IA, IE e o risco de nos tornarmos menos humano; Por Aline Lima
Fui provocada por um excelente artigo do Valor Econômico e resolvi escrever.
O texto revela um dado que me atravessou: a inteligência artificial generativa — aquela que cria textos, imagens, códigos e até decisões com base em grandes volumes de dados — pode impactar até 31,3 milhões de empregos no Brasil. Isso representa quase um terço da nossa força de trabalho, com atividades que podem ser transformadas, automatizadas ou até extintas nos próximos anos.
Confesso: fico igualmente fascinada e assustada.
Estudo o tema, faço formações e — claro — uso (e muito!) IA no meu dia a dia. Sempre fui entusiasta da tecnologia. Meu primeiro “empreendimento”? Digitar trabalhos e cartões de visita num Compaq Desktop 386. Minha conta no Instagram é de 2010 (sim, eu estava lá desde o começo).

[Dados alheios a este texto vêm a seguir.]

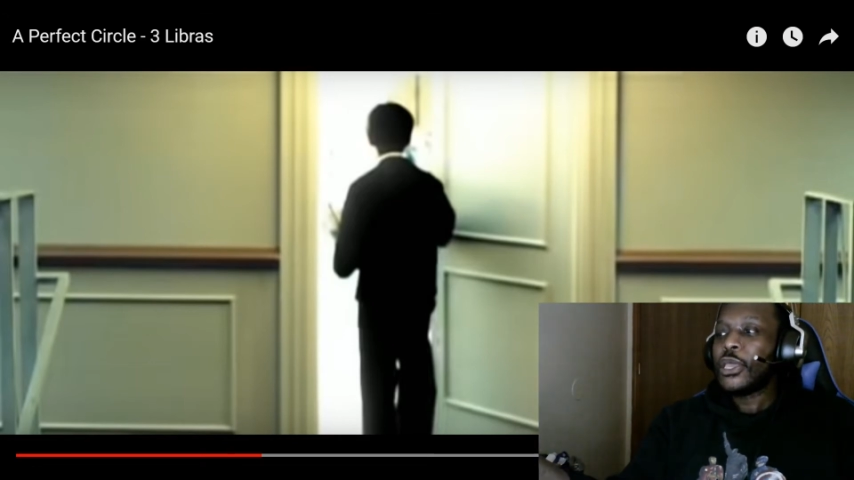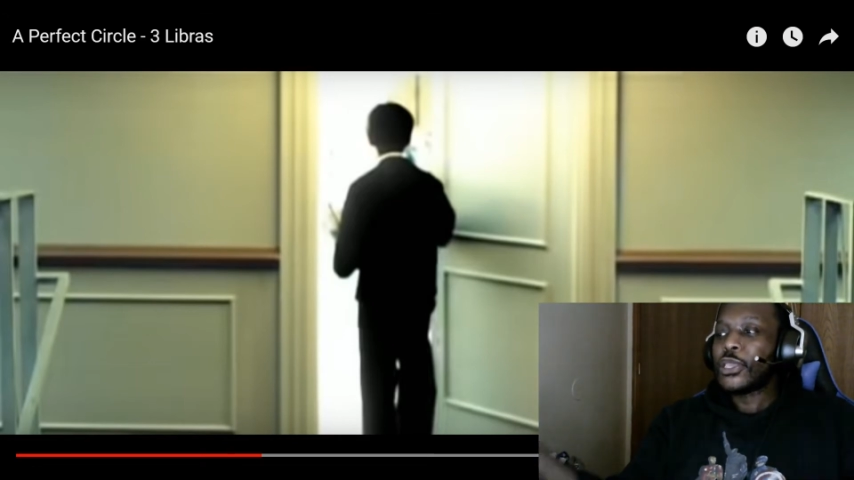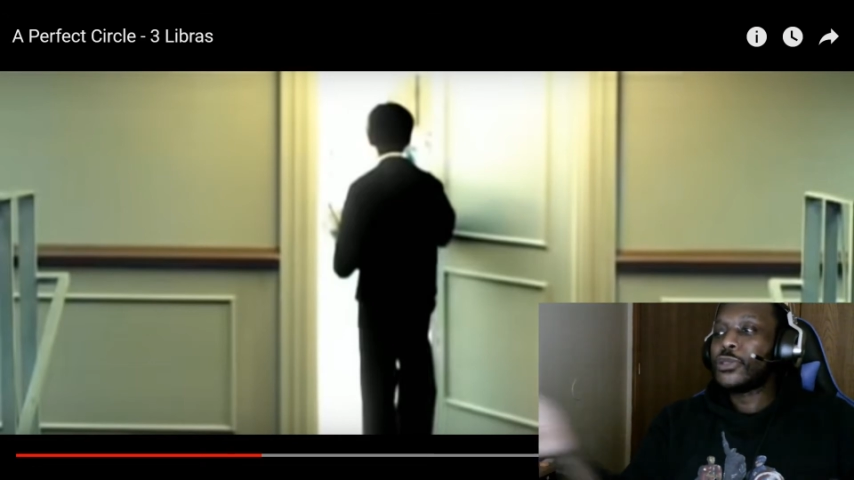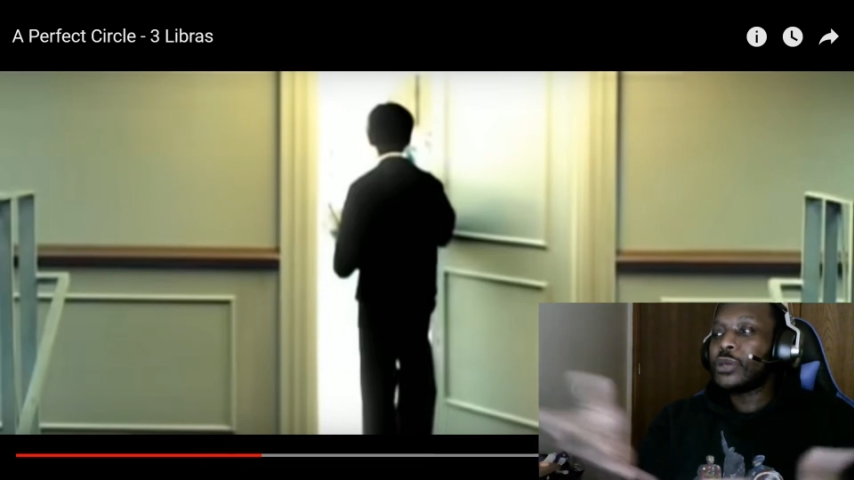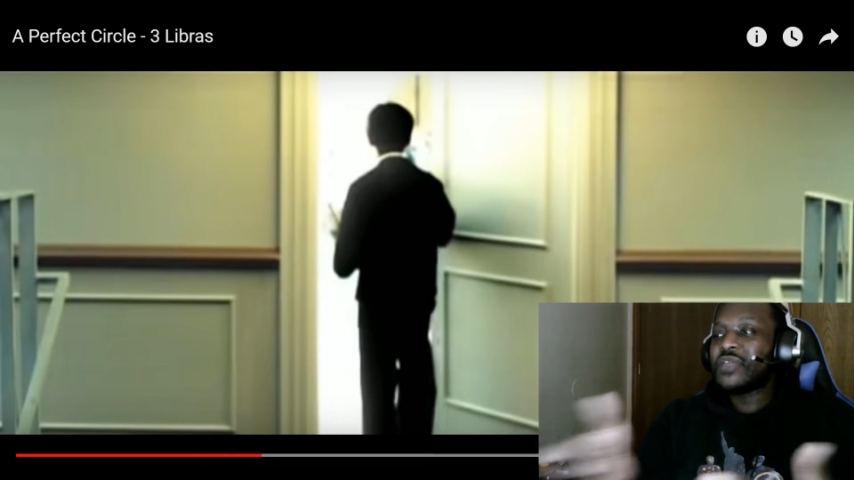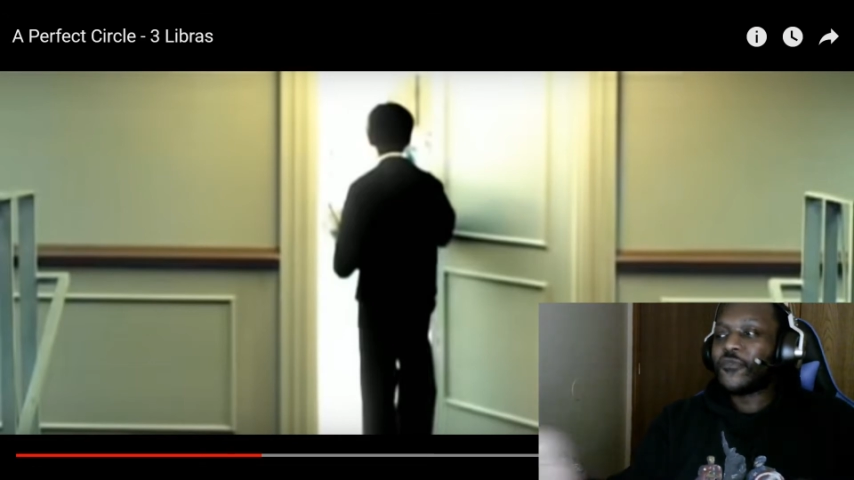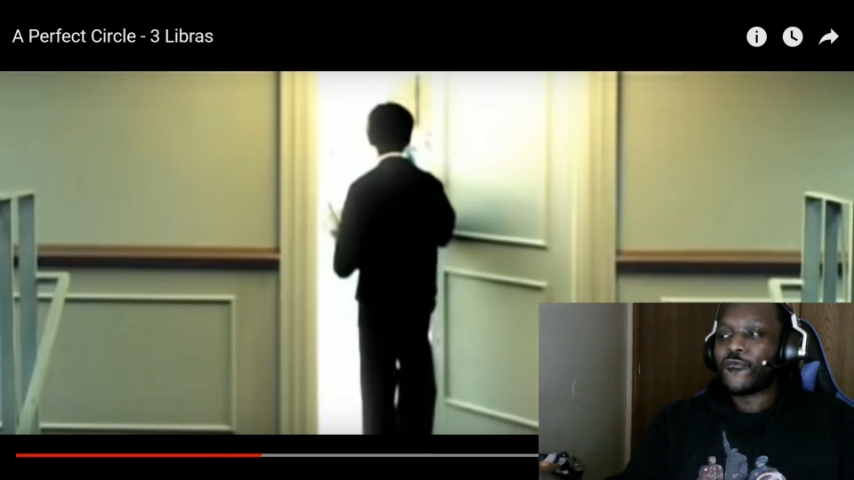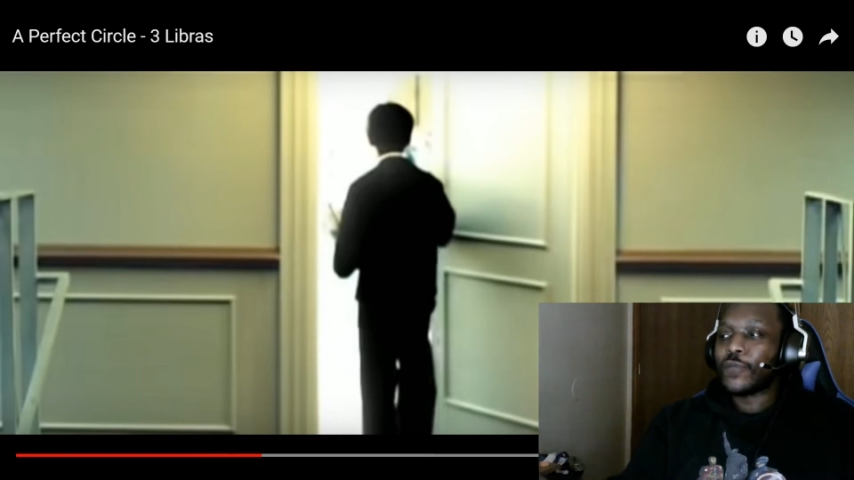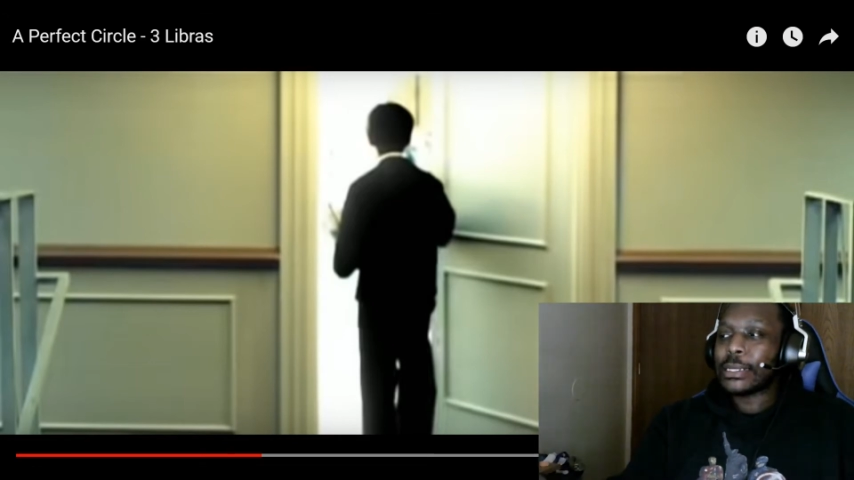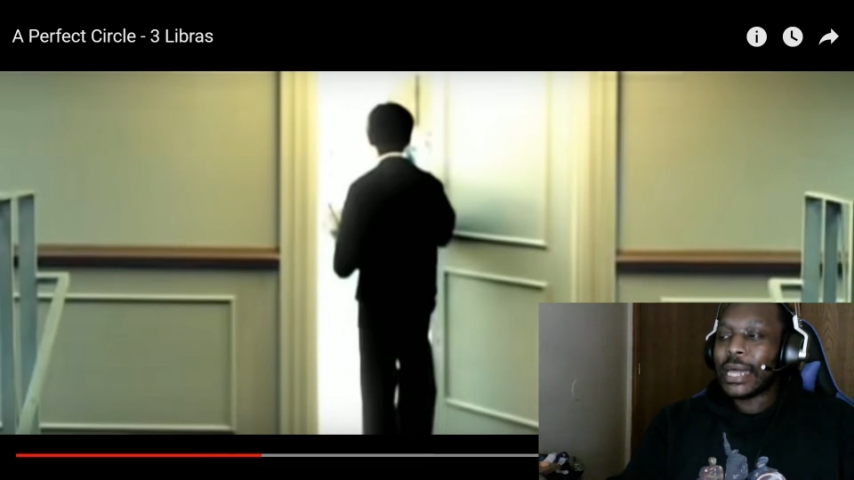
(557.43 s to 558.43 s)
You don't even
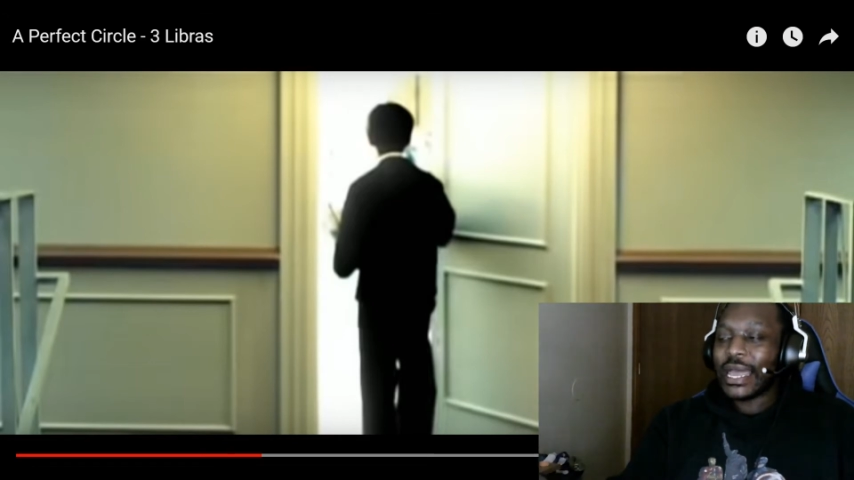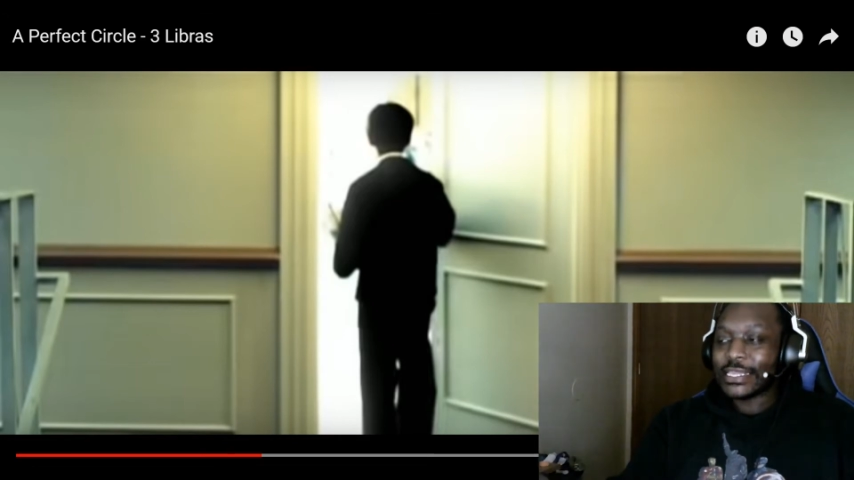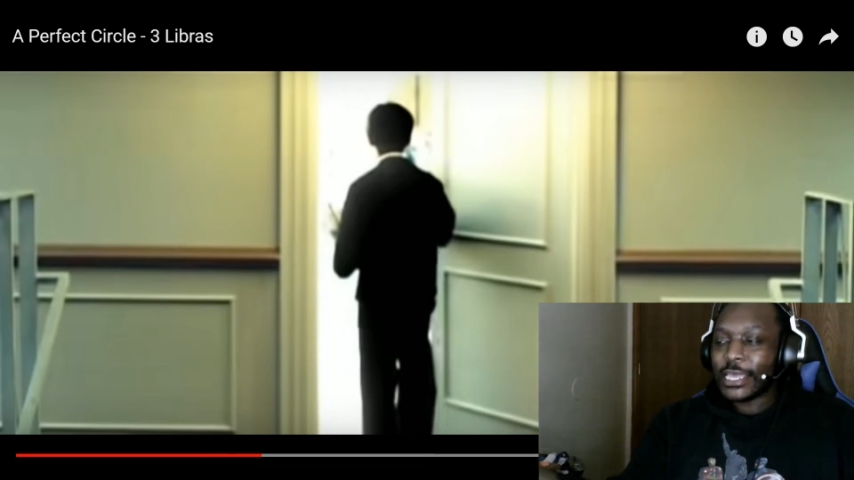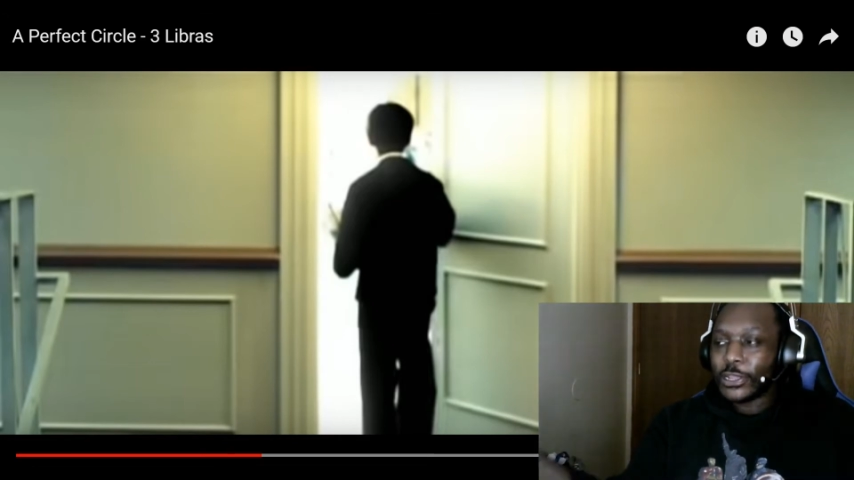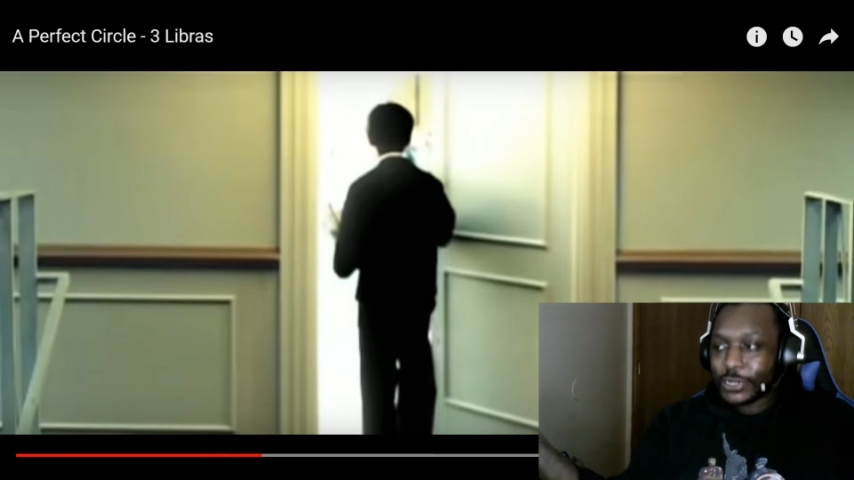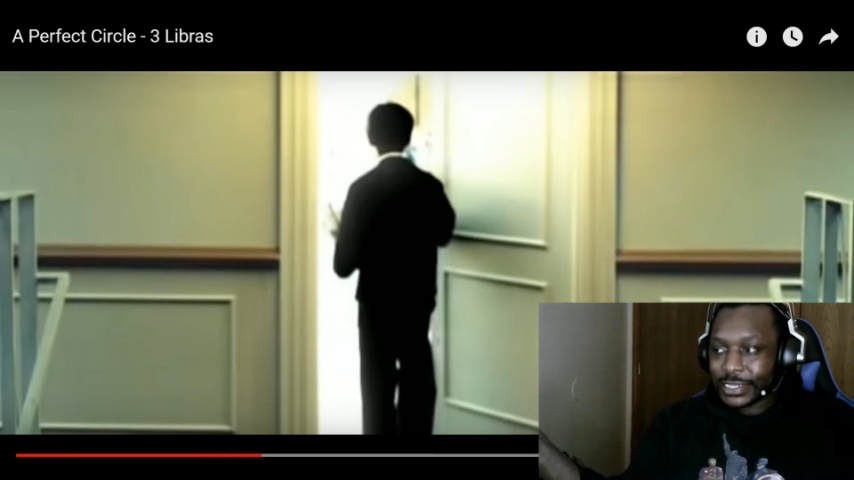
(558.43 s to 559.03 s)
realize that you're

Naquela época, quem tinha acesso largava na frente. Mas o ritmo era outro — o delay da evolução acompanhava o tempo do meu 386. Hoje, o salto é quântico. E o tempo para processar tudo isso… praticamente nenhum.
O estudo mostra ainda que 5,5 milhões de empregos brasileiros estão em ocupações com alto risco de substituição pela IA generativa. E o mais irônico: quanto maior a qualificação, maior o impacto. A IA já substitui não só tarefas operacionais, mas também funções cognitivas e criativas.
O alerta está lançado
A IA deixa de ser uma ferramenta de nicho e passa a ser infraestrutura básica do trabalho. Mas, em meio a tanto investimento, inovação e algoritmos de última geração, quase nada se fala sobre as pessoas.
O que será feito com quem for substituído?
Quais os impactos emocionais, sociais e políticos dessa transição?
E isso me preocupa.
“Quanto mais a IA entra nas decisões, mais IE — inteligência emocional — deveria entrar nas lideranças”, disse um CEO que admiro, com formação de base em psicologia.
Mas não entra.
Como psicóloga de formação e alguém que acredita (de verdade) na potência transformadora da tecnologia, não posso ignorar o abismo entre eficiência e empatia, entre crescimento e coletividade.
Não adianta criar uma SAI (Superior Artificial Intelligence) se nos tornarmos uma SUE (Sub-humana Experiência).
A história mostra:
Sempre que avançamos demais num eixo — econômico, técnico ou digital — sem sustentar os outros — humano, social, emocional —, o tombo vem.
Às vezes em silêncio.
Às vezes em forma de colapso.
O que está à margem
Metade dos empregos que poderiam se beneficiar da IA está prejudicada pela desigualdade no acesso digital.
Ou seja: a transformação não será democrática se não houver investimento real em requalificação, conectividade e inclusão.
O futuro não será apenas tecnológico.
Ele será, antes de tudo, político, humano e coletivo.
Que a IA nos liberte tempo para sermos mais humanos — e não menos.
Que as lideranças deixem de olhar só para a margem de lucro — e passem a olhar também para a margem da sociedade.
Por Aline Lima
Psicóloga, pós-graduada em Psicopedagogia e Psicopatologia, com formação em coaching executivo. Especialista em Gestão de Negócios e Programa CEO e Programa COO pela FGV. É CEO (Libercard), liderando desenvolvimento de produtos, equipes e relações institucionais e Diretora da Câmara Jovem da CBPCE.